Na vastidão fria das encostas andinas, as felpudas lhamas típicas do local observam tranquilamente as estrelas. Em breve, no entanto, ganharão nova companhia de olhar aguçado: um radiotelescópio, fruto do projeto binacional Llama (Large Latin American Millimeter Array), será construído pelo Brasil e a Argentina na região para explorar os mistérios do espaço a partir de radiações de alta frequência. Além disso, o novo Telescópio Gigante de Magalhães (GMT), megaprojeto que já tem participação brasileira garantida, promete estudar os céus andinos em detalhe.
O novo radiotelescópio será instalado na província de Salta, no noroeste argentino, a uma altitude de aproximadamente 4.700 m. Com uma antena de 12 m, ele vai operar em comprimentos de ondas milimétricas e submilimétricas, equivalentes a frequências entre 90 e 700 gigahertz (Ghz), e está previsto para começar a funcionar em 2017.
São poucos os radiotelescópios instalados a uma altitude tão extrema, o que é fundamental para a qualidade das observações, já que a radioastronomia de altas frequências trabalha com ondas de comprimento muito pequeno, absorvidas pelo vapor d’água da atmosfera – portanto, quanto maior a altitude da antena, melhor a qualidade de sua captação.
O equipamento permitirá explorar praticamente todas as áreas da astronomia: da astroquímica – que investiga a formação de moléculas em meio às nuvens de poeira espacial – aos exoplanetas, à formação das galáxias e muito mais.
“Poderemos estudar, por exemplo, o buraco negro supermassivo no centro da Via Láctea ou a composição da atmosfera de exoplanetas”, prevê Jacques Lépine, astrônomo da Universidade de São Paulo e coordenador nacional do projeto. “Também será possível analisar a composição de galáxias distantes ou a formação de estrelas, difícil de observar na faixa eletromagnética visível devido ao gás e à poeira.”
Um por todos, todos por um
A ideia inicial do projeto é operar como um radiotelescópio independente. “Até há pouco tempo, os receptores eram muito ruidosos, então essa faixa de comprimento de ondas ainda é pouco explorada; há diversos radiotelescópios que operam abaixo de 100 Ghz, mas poucos na faixa entre 100 e 1 mil GHz”, conta Lépine. “Há muita coisa para observar, mesmo com apenas uma antena, especialmente em uma altitude tão grande, sem paralelo com qualquer equipamento na Europa ou nos Estados Unidos.”
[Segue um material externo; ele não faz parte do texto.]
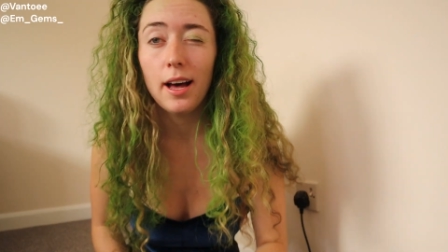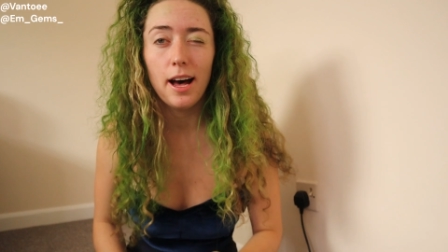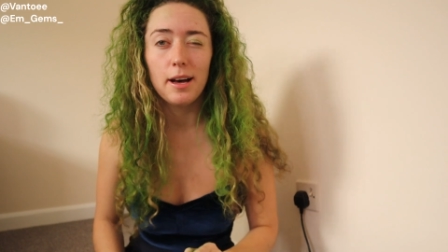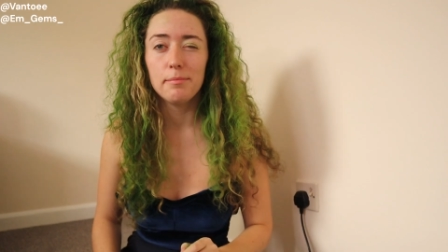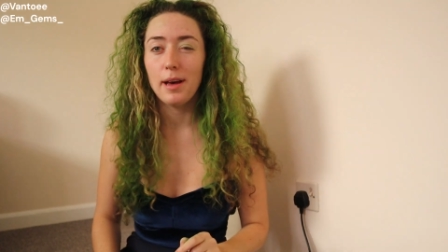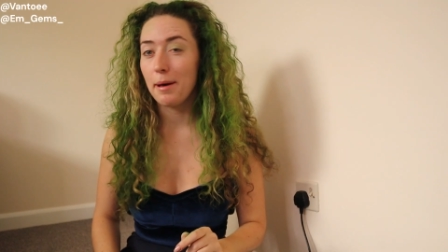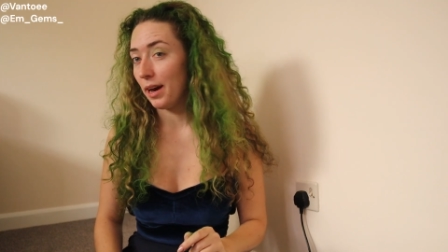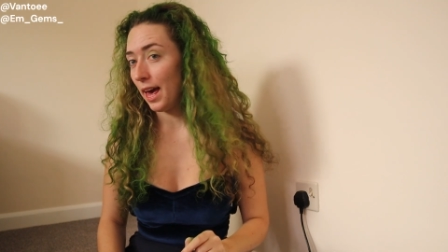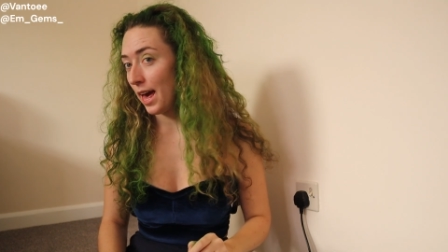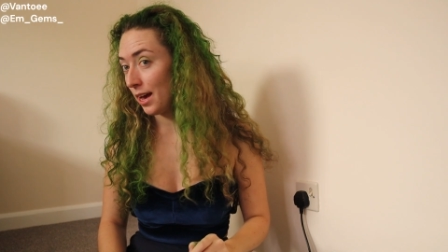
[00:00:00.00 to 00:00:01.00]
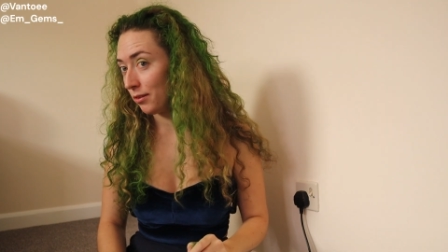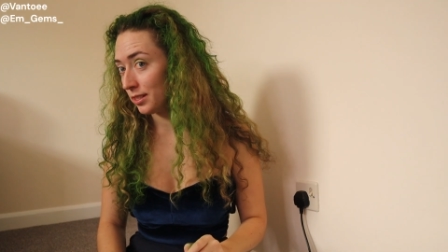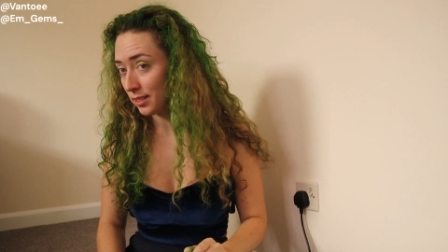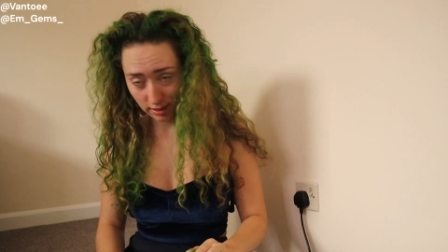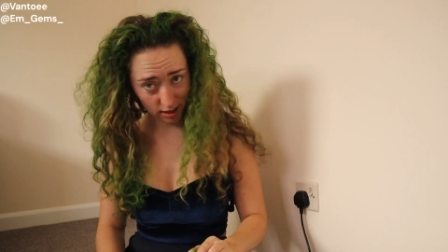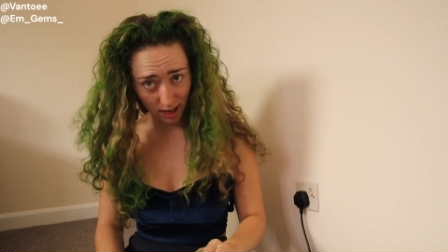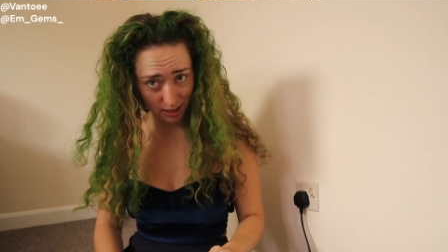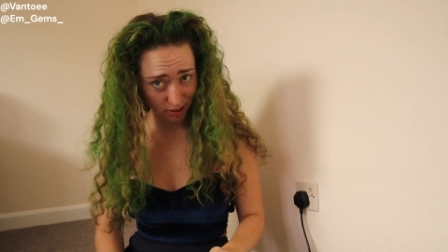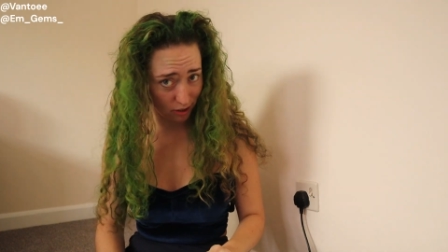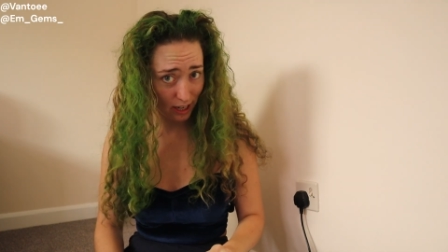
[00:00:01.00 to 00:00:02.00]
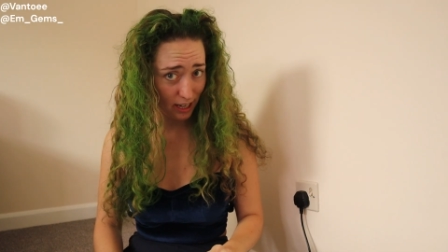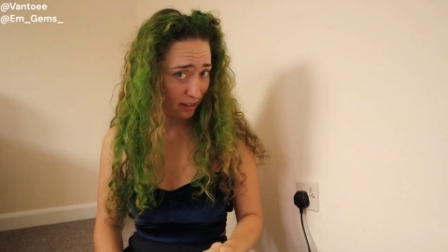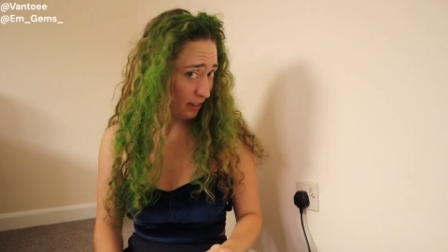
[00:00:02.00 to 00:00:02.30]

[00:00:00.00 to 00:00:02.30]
And my hair is kind of green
O projeto, porém, também prevê uma atuação bem próxima a outras iniciativas astronômicas instaladas na região, como o Apex (Atacama Pathfinder Experiment), o Aste (Atacama Submillimeter Telescope Experiment) e, em especial, o Alma (Atacama Large Millimeter Array).
A ideia é que o novo radiotelescópio possa funcionar, eventualmente, como uma espécie de antena adicional ao conjunto das 66 que compõem o radiotelescópio do Observatório Europeu do Sul (ESO).
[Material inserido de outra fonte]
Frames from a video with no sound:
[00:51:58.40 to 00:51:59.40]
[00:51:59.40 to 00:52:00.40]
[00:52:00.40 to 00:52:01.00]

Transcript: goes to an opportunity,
As antenas do Alma cobrem uma área de 20 km2; e, junto com o novo equipamento, que ficará a 150 km desse complexo, poderá gerar imagens mais detalhadas. “Muitas antenas próximas aumentam a área coletora, o que permite detectar sinais mais fracos, além de compartilhar a mesma infraestrutura”, explica Lépine. “Já combinar antenas distantes melhora a resolução angular da imagem, ou seja, a capacidade de distinguir objetos próximos, como uma estrela e um planeta”, exemplifica.
O radiotelescópio binacional terá, inclusive, uma antena igual às que compõem o Alma. “É uma questão de economia: utilizar uma antena igual às do Alma reduz custos, pois não tivemos que criar um projeto do zero e foi possível encomendá-la à mesma empresa”, esclarece Lépine.
A complementaridade entre os projetos permitirá, ainda, que astrônomos brasileiros e argentinos façam mapeamentos de regiões espaciais de seu interesse para formular estudos com mais chances de conseguir uma vaga na concorrida agenda de observações do Alma.
O novo radiotelescópio também pode ser o passo inicial para a criação de uma rede latino-americana de radiotelescópios, operando por Interferometria de Longa Linha de Base (VLBI, da sigla em inglês), como redes que já existem nos Estados Unidos e na Europa. A tecnologia usa antenas espalhadas por grandes distâncias para simular um radiotelescópio muito maior, mais preciso e potente do que qualquer uma delas isoladamente. “Com vários instrumentos atuando em conjunto e observando o mesmo objeto, na mesma frequência e ao mesmo tempo, será possível obter imagens e informações muito mais precisas e detalhadas”, destaca o astrônomo.